Has several well-done illustrations.
This game is one of the most complex Twine games I've seen.
Rather than focusing on conversation and emotional choices as many Twine games do, this game focuses on inventory management and movement around an extensive map, similar to typical parser gameplay.
This allows for some truly clever puzzles, including a major twist that only occurs in some playthroughs.
Strongly recommended for people looking for old-school puzzles and fans of sci-fi stories about artificial intelligence.
This is an interesting game; I had a ton of fun, but felt a bit deflated by my own ending (in hindsight, I should have saved!)
It's a homey game. You are on the run, but taken in by a sweet couple who run a tavern. They have odd chores for you...this game primarily consists of beating animate vegetables to death with a hammer. I found this very satisfying, and it even had an RPG-like element.
I got the ending faster than I thought I would, and I was specifically told I had picked the dullest ending, so I wish I had saved right before that or had an undo button.
Overall, it was an innovative concept and a game I enjoyed playing.
This is a fairly hefty Quest game in Bitter Karella's characteristic style: goofy characters, classic TAKE/DROP/LOOK gameplay, vivid settings.
You play as a "level 2 succubus" from the pits of tartarus, trying to find your mother who has been kidnapped by nuns.
The twist to this game is that you can possess all of the characters, each granting you different abilities and sometimes even changing the appearance of the game itself.
Quest always has some problems that make it not quite as responsive as inform, but Bitter Karella handles it well. I strongly recommend downloading for offline play, as the servers can get tied up.
This game is essentially unique among interactive fiction. In a Zork-like setting, you are a math wizard (or arithmancer) taking an exam.
Your job is to use spells to create sequences of decimals coming from famous mathematical constants. The further you can get in any one sequence, the more spells you get.
You begin with basics like addition or subtraction, but soon you gain spells that modify other spells and it all becomes complex and tangled up.

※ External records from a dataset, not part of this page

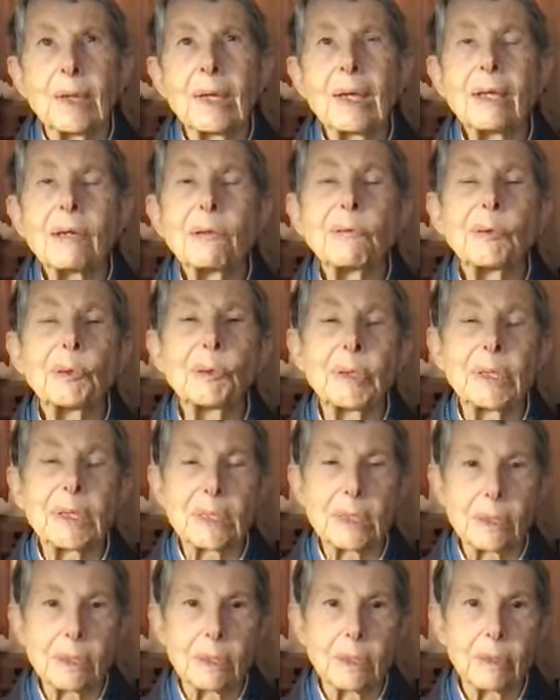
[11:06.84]

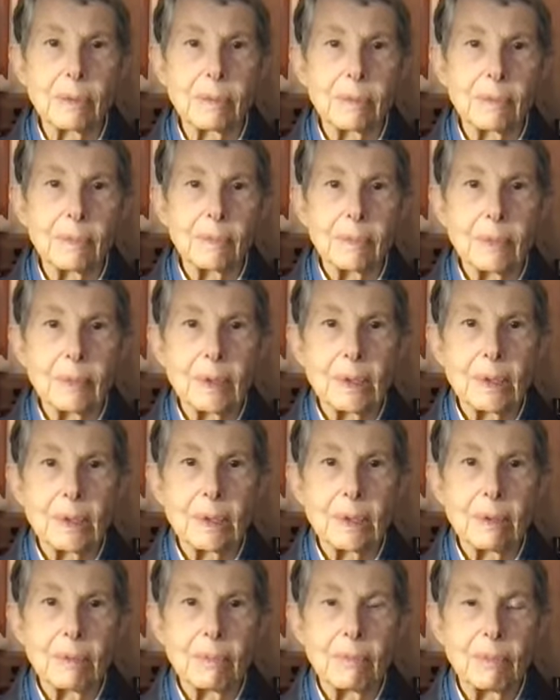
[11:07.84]
influenced
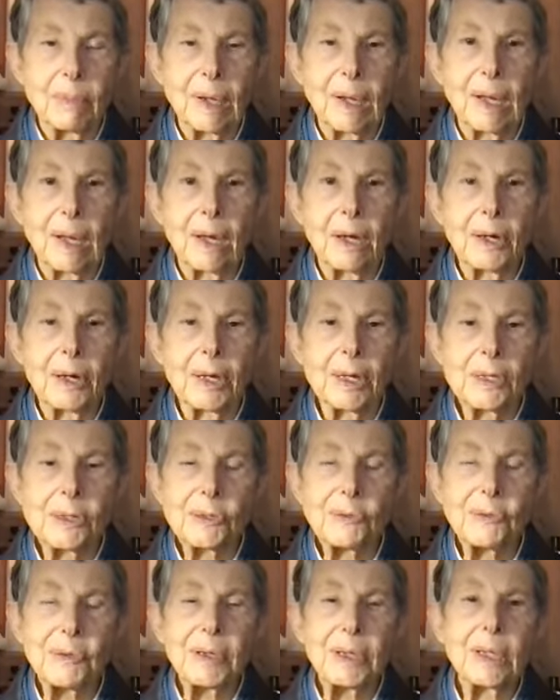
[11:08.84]
by our
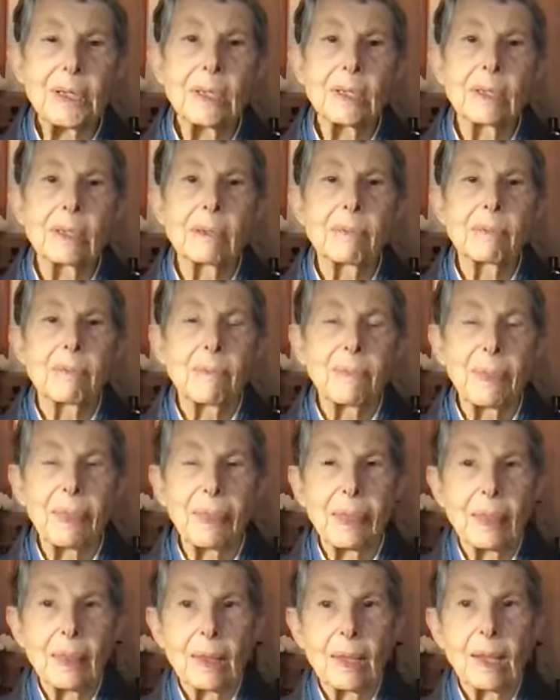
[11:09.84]
history,
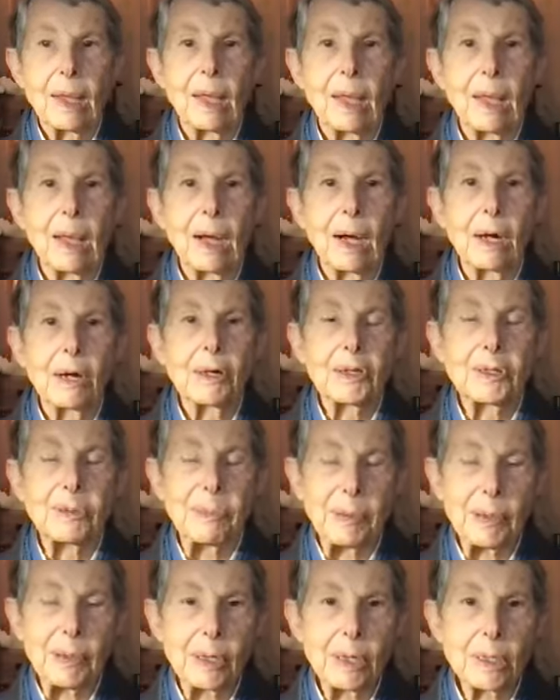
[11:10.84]
our
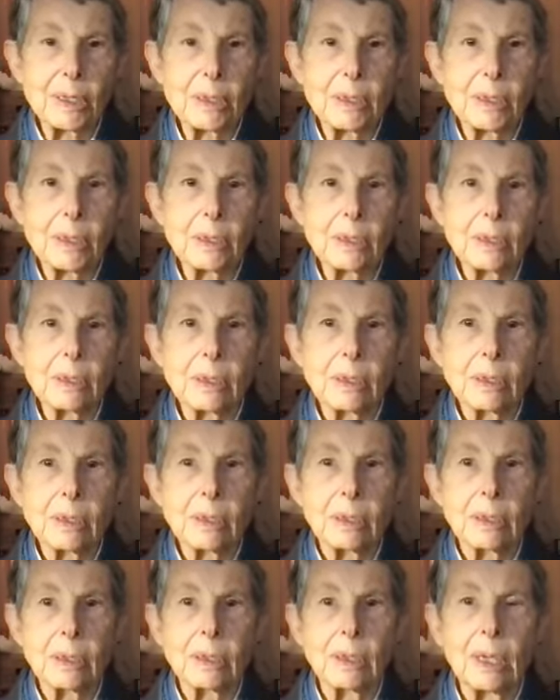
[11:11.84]
experiences,
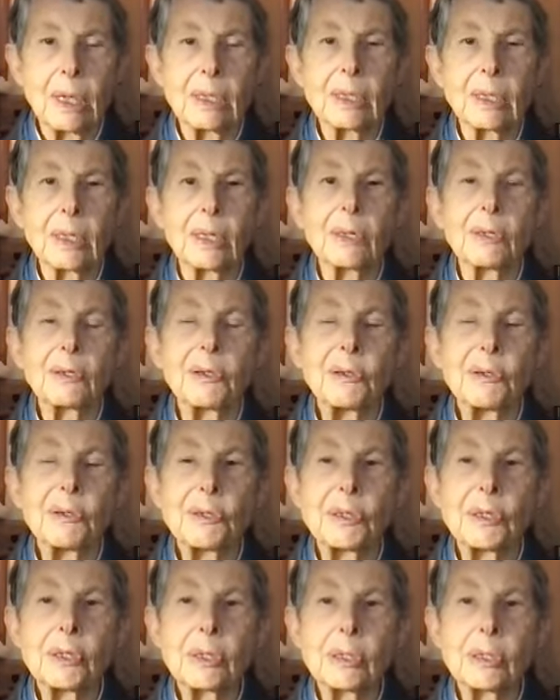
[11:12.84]
and the
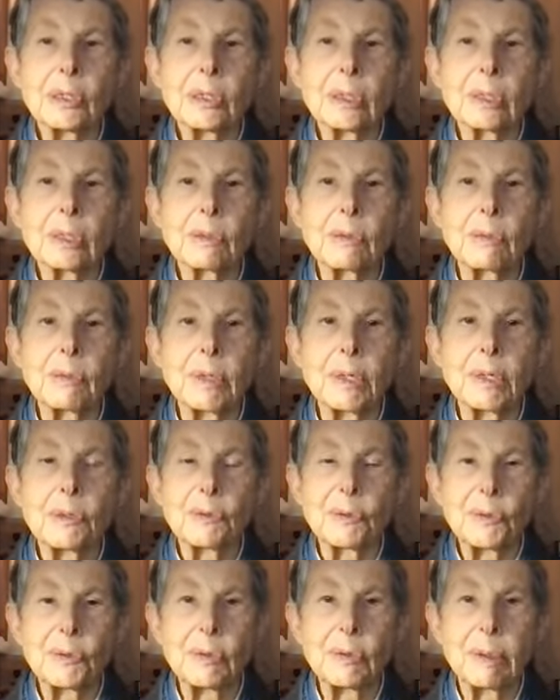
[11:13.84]
conclusions we
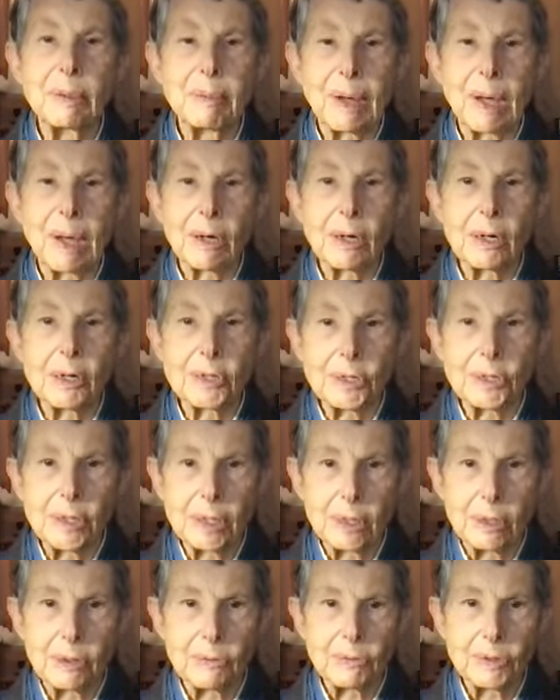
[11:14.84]
drew about
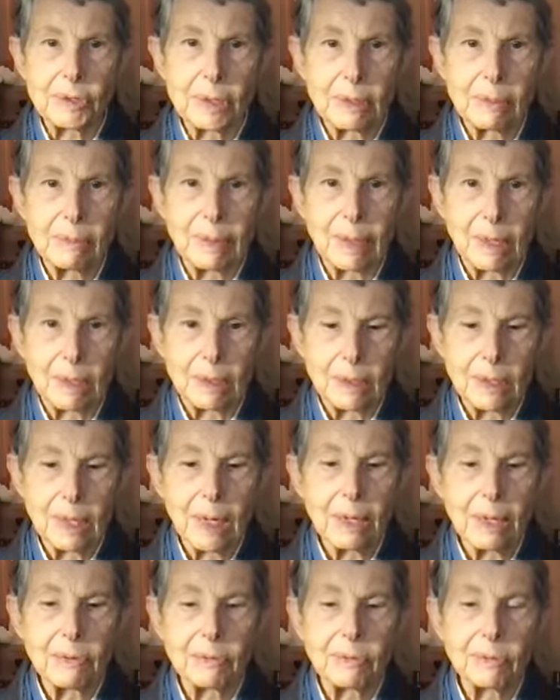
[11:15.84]
ourselves and about
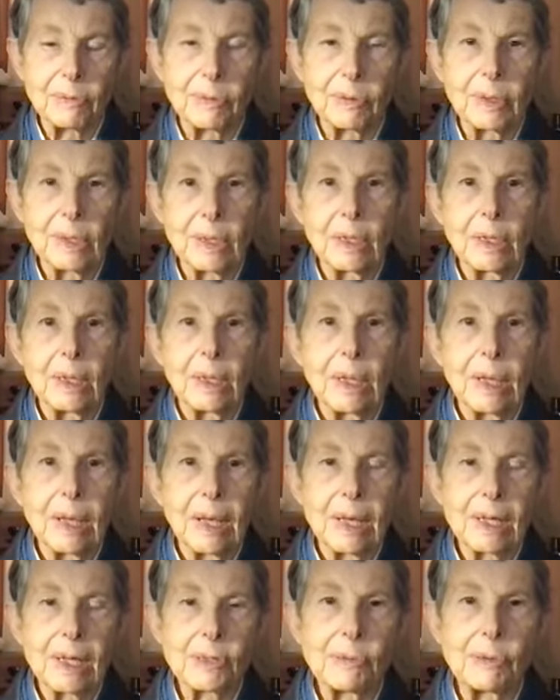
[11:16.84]
life
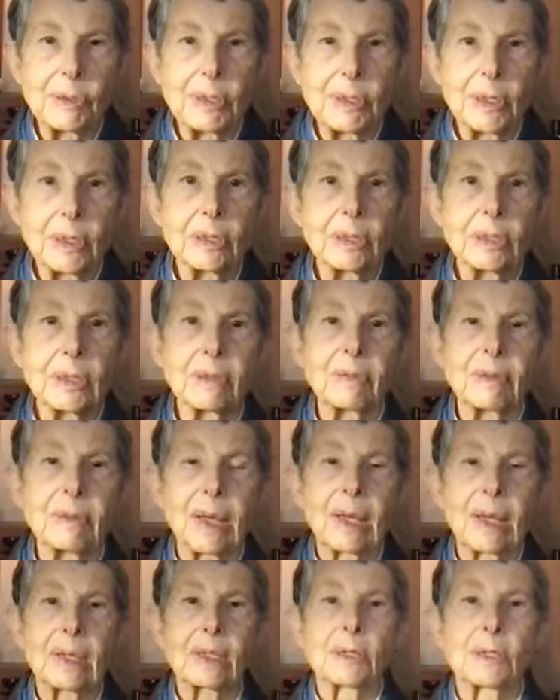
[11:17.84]
as a result of
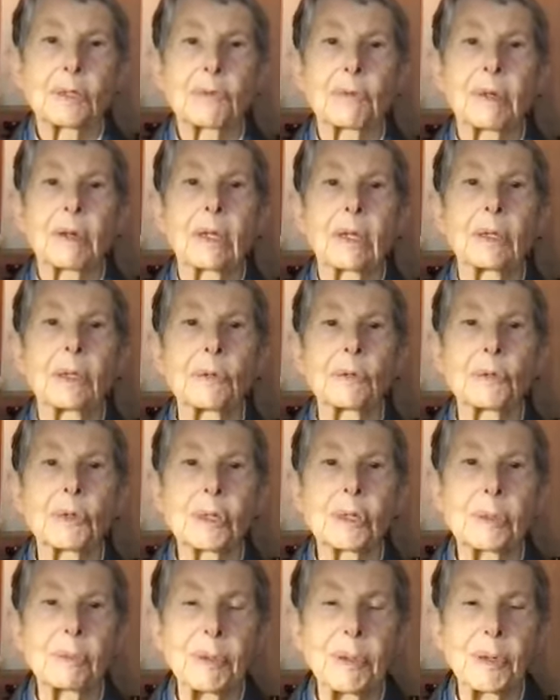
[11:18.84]
that history and those
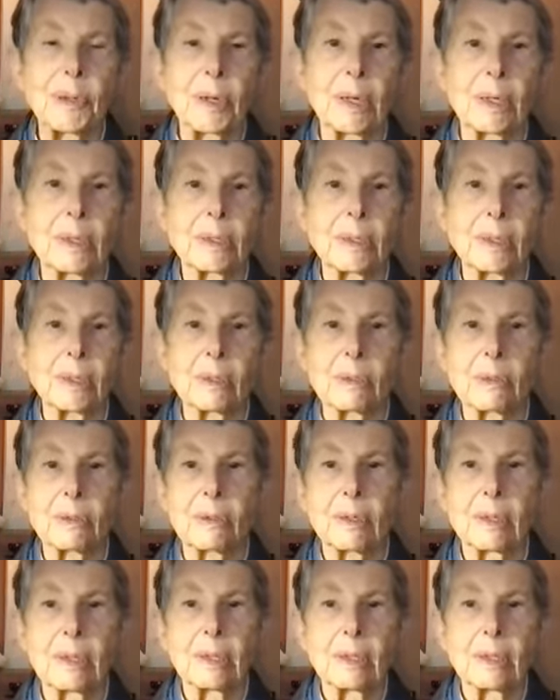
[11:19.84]
experiences.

In the midst of this mathematical quest, the committee viewing you gossips about academic drama, discussing department conflicts and upcoming changes. As an academic myself, it is spot on.
I work with the author and beta-tested this game, but I wouldn't feel bad giving it a lower score if it deserved one. This is a fun game, and I recommend it.
It's rare when an IF game is presented exactly right, every portion designed perfectly well to give a uniform presentation. Liza Daly's Harmonia is sort of the standard for this type of presentation.
I think Bogeyman has achieved that level of quality. The layout, fonts, sound, and color scheme give gravitas and a haunting sense of dread to the story.
And the storyline fits the presentation, with interactions that lead you to believe that you can identify with your character, followed up with choices that pit your beliefs against themselves.
An effect, but disturbing, game. One of my go-to games when introducing IF to people.